# Chapter 29: Advanced Data Structures

> *"Advanced data structures push the boundaries of what we can efficiently represent and query. They are the specialized tools in a programmer's arsenal."* — Anonymous

---

## 29.1 Introduction to Advanced Data Structures

In previous chapters, we covered fundamental data structures like arrays, linked lists, trees, and heaps, as well as more specialized ones like segment trees and Fenwick trees. This chapter delves into **advanced data structures** that offer unique capabilities:

- **Treaps:** A randomized binary search tree combining BST and heap properties.
- **Splay Trees:** A self-adjusting BST with amortized logarithmic operations.
- **Link-Cut Trees:** A structure for dynamic trees that supports link, cut, and path queries.
- **Ordered Statistics Trees:** Augmented BSTs for rank and select operations.
- **Sparse Table:** A static data structure for range minimum queries in O(1) after O(n log n) preprocessing.

These structures are used in specialized contexts, such as network flow algorithms, dynamic connectivity, and problems requiring order statistics.

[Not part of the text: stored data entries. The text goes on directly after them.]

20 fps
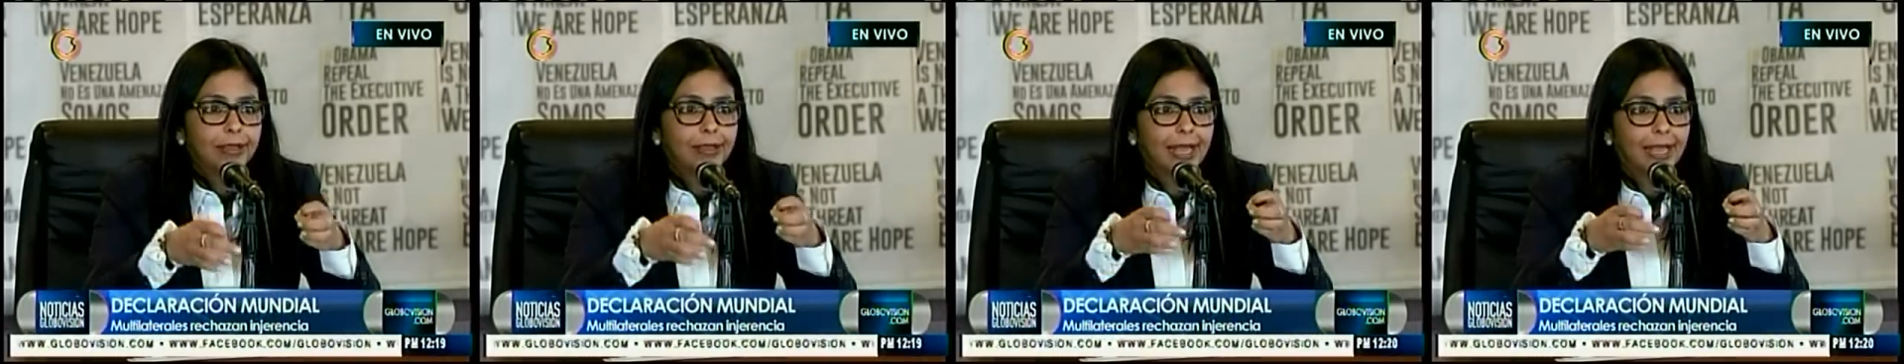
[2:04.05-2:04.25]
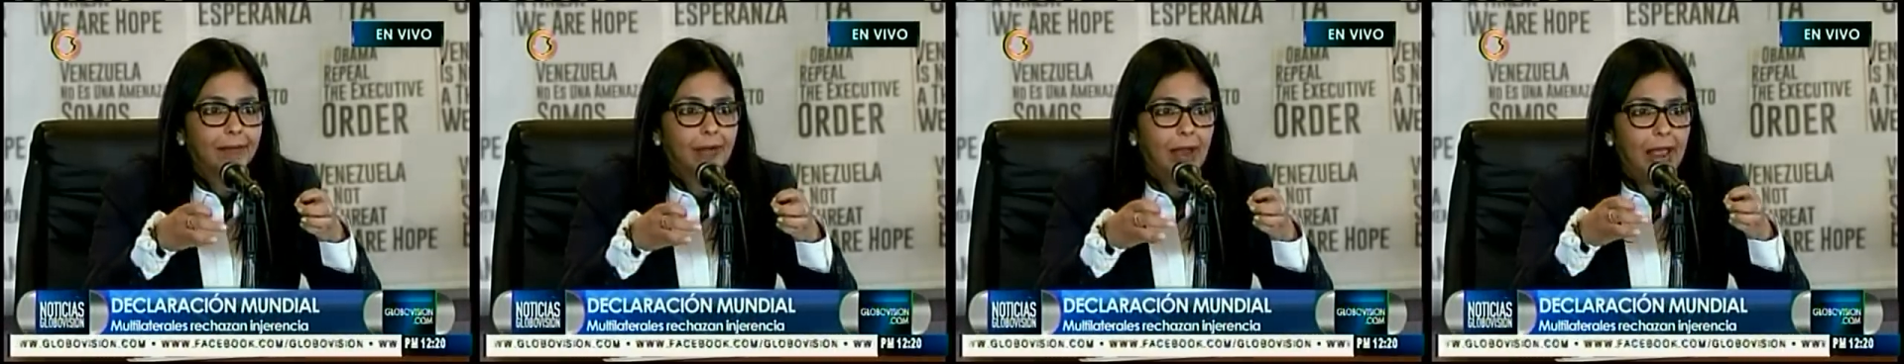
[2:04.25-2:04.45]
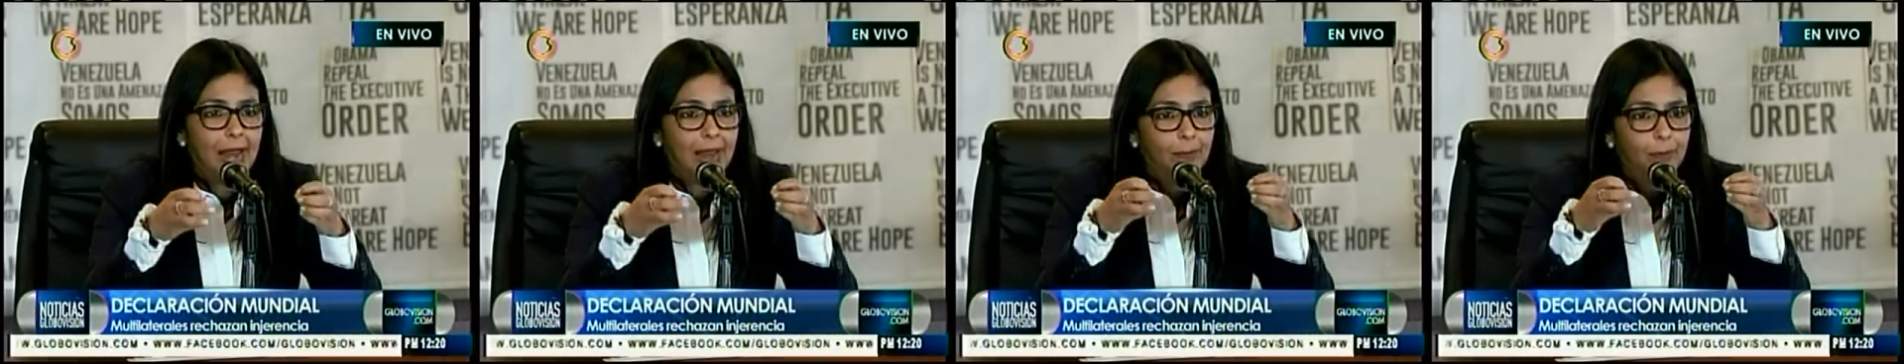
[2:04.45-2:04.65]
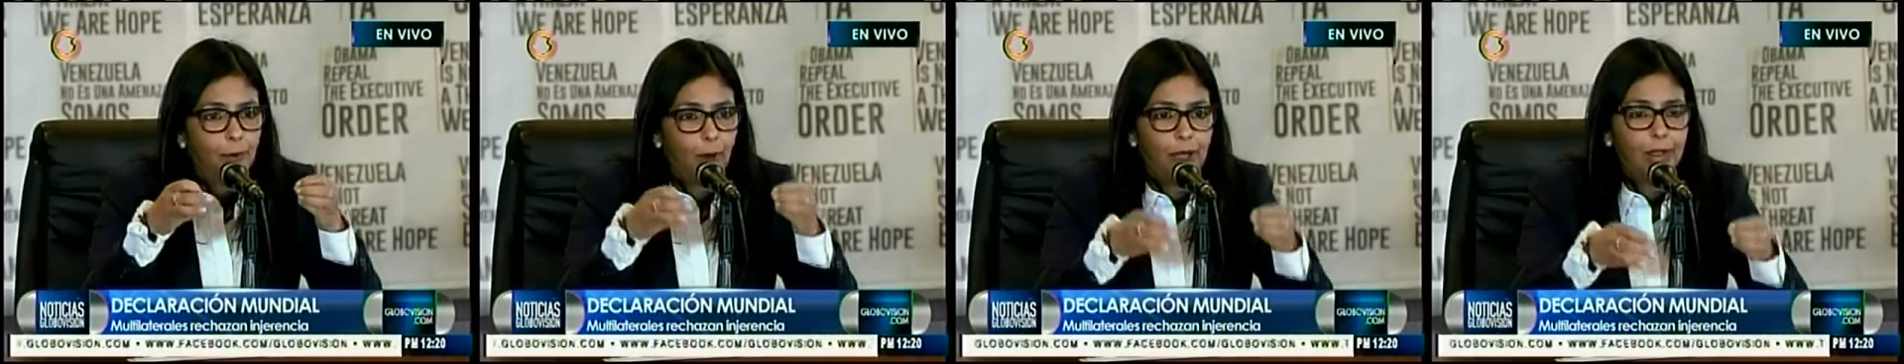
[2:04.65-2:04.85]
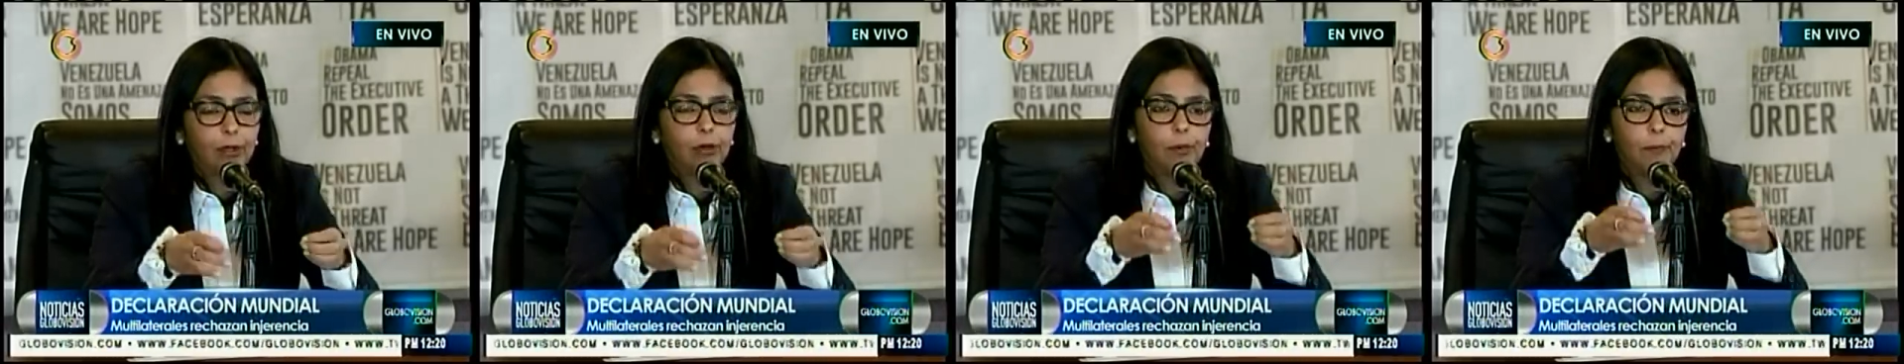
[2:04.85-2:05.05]
del
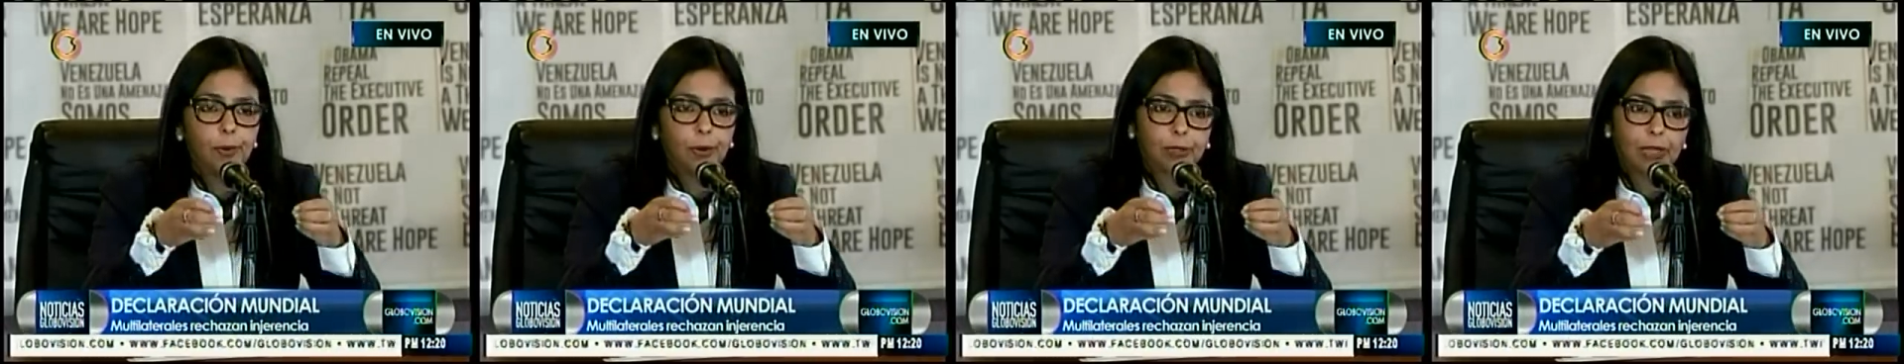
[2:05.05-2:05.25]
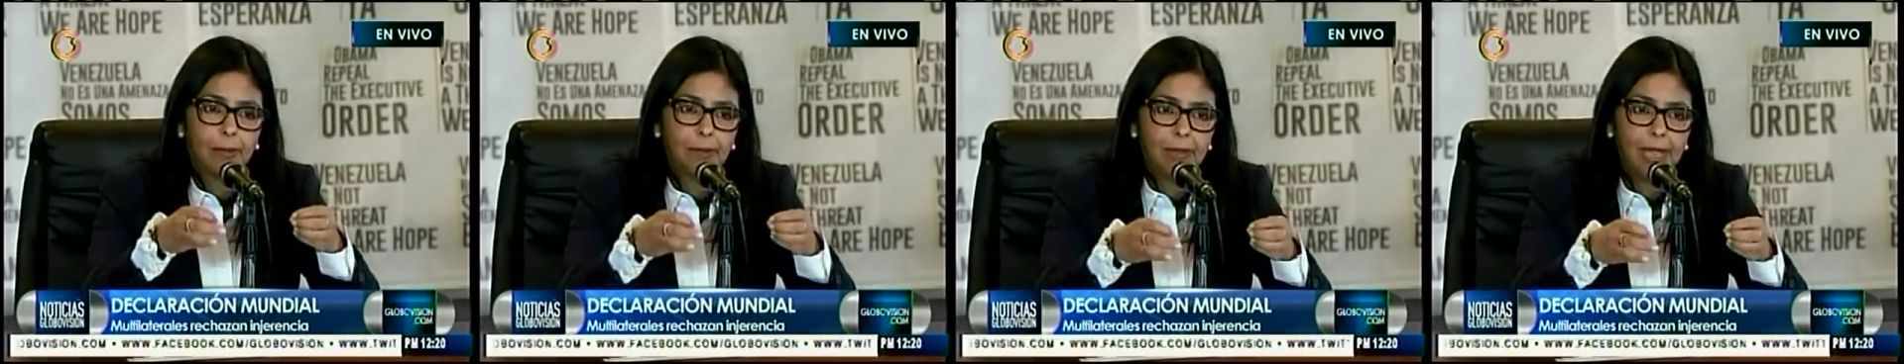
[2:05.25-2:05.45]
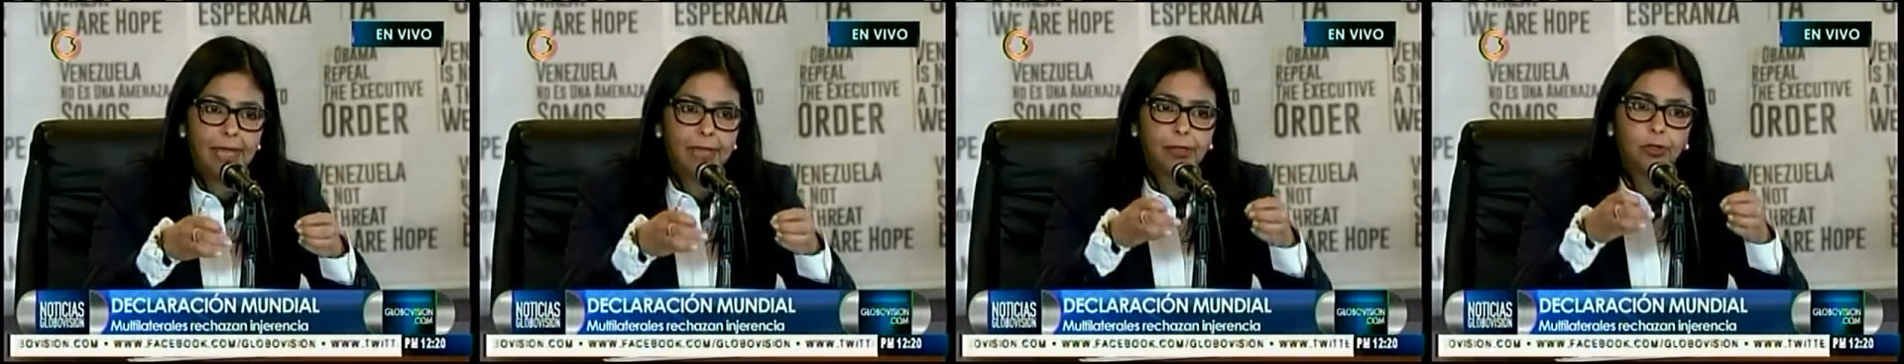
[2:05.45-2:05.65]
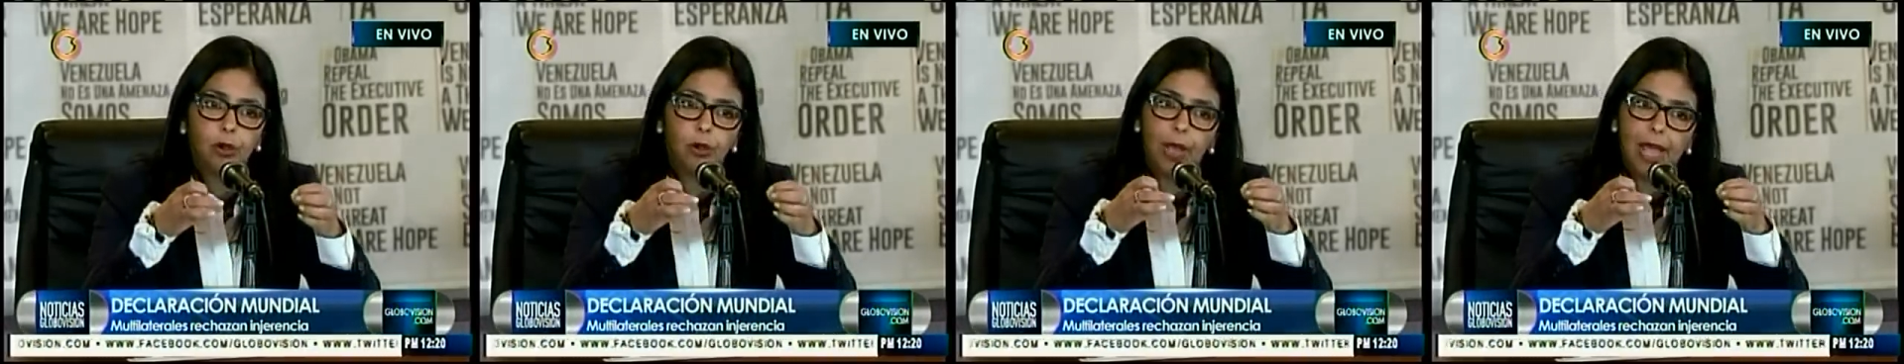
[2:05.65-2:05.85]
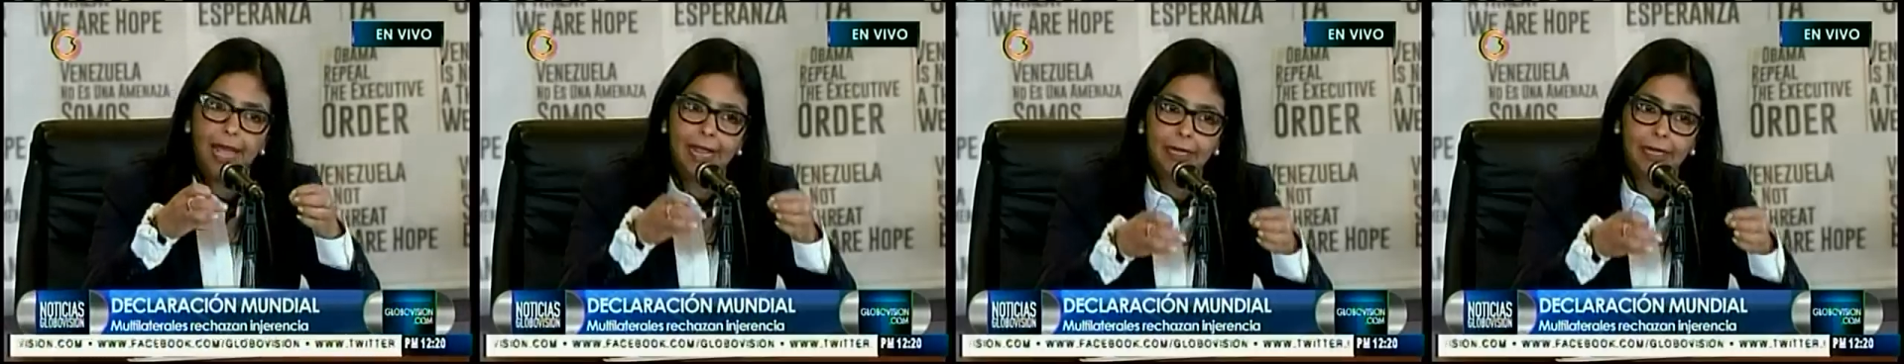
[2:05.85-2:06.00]
buen comportamiento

### 29.1.1 Why These Structures Matter

```
┌─────────────────────────────────────────────────────────────────────┐
│                    IMPORTANCE OF ADVANCED DS                           │
├─────────────────────────────────────────────────────────────────────┤
│                                                                      │
│  1. RANDOMIZED DATA STRUCTURES: Treaps offer simple implementation  │
│     with expected O(log n) performance.                             │
│                                                                      │
│  2. SELF-ADJUSTING STRUCTURES: Splay trees provide amortized        │
│     efficiency and adapt to access patterns.                        │
│                                                                      │
│  3. DYNAMIC TREES: Link-cut trees enable operations on forests      │
│     with changes over time (edge additions/removals).               │
│                                                                      │
│  4. ORDER STATISTICS: Finding the k-th smallest element efficiently │
│     is crucial in many algorithms.                                  │
│                                                                      │
│  5. STATIC QUERIES: Sparse tables provide O(1) queries on static    │
│     arrays, ideal for RMQ problems.                                 │
│                                                                      │
└─────────────────────────────────────────────────────────────────────┘
```

---

## 29.2 Treaps (Randomized Binary Search Trees)

A **treap** is a combination of a binary search tree (BST) and a heap. Each node has a key (maintaining BST order) and a randomly assigned priority (maintaining heap order: parent priority > child priorities). This randomization ensures the tree remains balanced with high probability, leading to expected O(log n) operations.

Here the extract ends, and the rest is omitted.